Alouan regardait Ignea avec de grands yeux amplis de fascination. Cette dernière était en train de polir quelques armes usées et souillées de sang qui n'avaient pas servit depuis fort longtemps. Une brume montait du sol et s'enroulait autour des colonnes de la pièce, amplifiant l'aspect irréel du lieu. Toute attelée à sa tâche, elle lui répondit :

- Oui. Mais crois moi, il ne s'est rien passé de bien intéressant.

- Tu es retournée dans le monde des humains !

La Dame du Marécage serra les poings pour réfréner une soudaine réplique cinglante. Après tout le petit garçon était coincé à Atralean pour l'éternité à cause de partir d'âme damnée. Seule les créatures à part entière pouvaient traverser le portail. Les âmes damnés, quant à elles, étaient prisonnières à jamais de marécage. Et c'était ce qui retenait Alouan ici.

- Ce n'est pas juste ! Pourquoi toi, qui n'es pas comme eux non plus, peux-tu passer ? plaida le petit garçon, une moue boudeuse sur son visage angélique.

- Je ne suis pas à moitié damnée moi, gamin. Mon âme m'appartient encore entièrement et je suis toujours libre de quitter Atralean.

Du moins l'était-elle en apparence. L'enfant ne se laissa pas convaincre pour autant et rétorqua, enjoué :

- Et comme je ne peux pas le faire moi même, je compte sur toi pour me raconter ! Qu'est devenu ce monde ?

Ignea soupira mais finit par céder et lui narra rapidement sa rencontre avec son descendant ainsi que l'apparence du monde des humains et ses technologies modernes qu'elle avait pu apercevoir. Alouan buvait ses paroles, presque émerveillé. À la fin du récit, il soupira :

- Le monde humain a bien changé en quelques siècles...

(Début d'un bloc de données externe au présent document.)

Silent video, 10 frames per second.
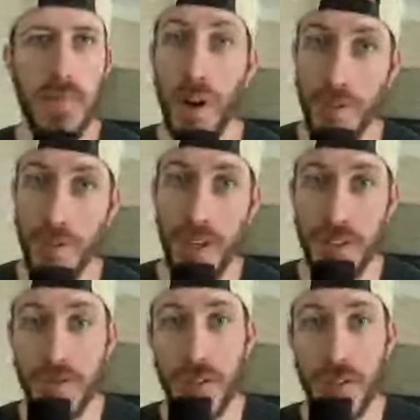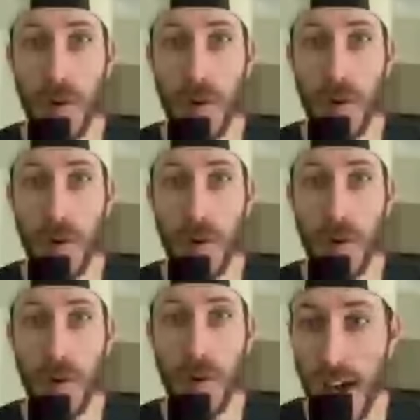Broncos country, what's going on?
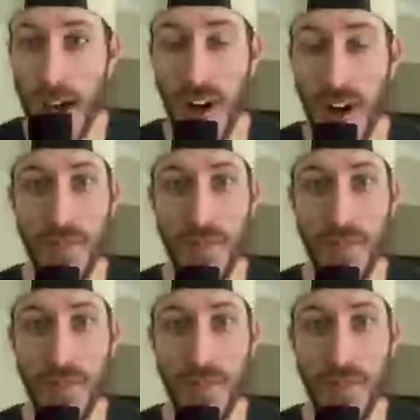Hope you guys are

- Tu tiens tant que cela à y retourner ?

L'enfant réfléchit un instant. Y retourner, c'était découvrir que plus rien de son ancienne vie n'existait. C'était aussi quitter Atralean, voyager, lui, le prisonnier des marais maudits. Alouan secoua la tête et ajouta d'une voix énigmatique :

- Autant que toi tu tiens à Alaster.

- Perfide. Tu en sais beaucoup trop sur moi, tu deviens dangereux petit. Je ferais mieux de te chasser du palais pour que tu retournes à ton marais...

Ignea ricana. Que faire quand un ange tombé du ciel vous fixait de ses yeux blancs et attendait en souriant que vous daigniez approfondir vos réflexions ?
Soudain un croassement attira l'attention des deux comparses. Un oiseau aux plumes de jais descendait en piquée du ciel, fondant sur la Dame. Cette dernière regarda la bestiole s'approcher d'elle à toute vitesse et quand l'oiseau fut à porté de bras, elle l'attrapa agilement, enserrant le petit corps entre ses mains maigre et sèches. Elle sentait les plumes caresser sa peau glaciale, les battements du cœur minuscule de l'oiseau... Ignea se figea un instant. La petite voix de l'enfant lui parvint :

- C'est bien ce que je crois ?

Elle ne répondit pas. Alors Alouan continua :

- Ignea, c'est un corbeau spectral. En temps normal, jamais, au grand jamais, ils ne s'approchent d'un être vivant... autre que leur gardienne, bien évidemment.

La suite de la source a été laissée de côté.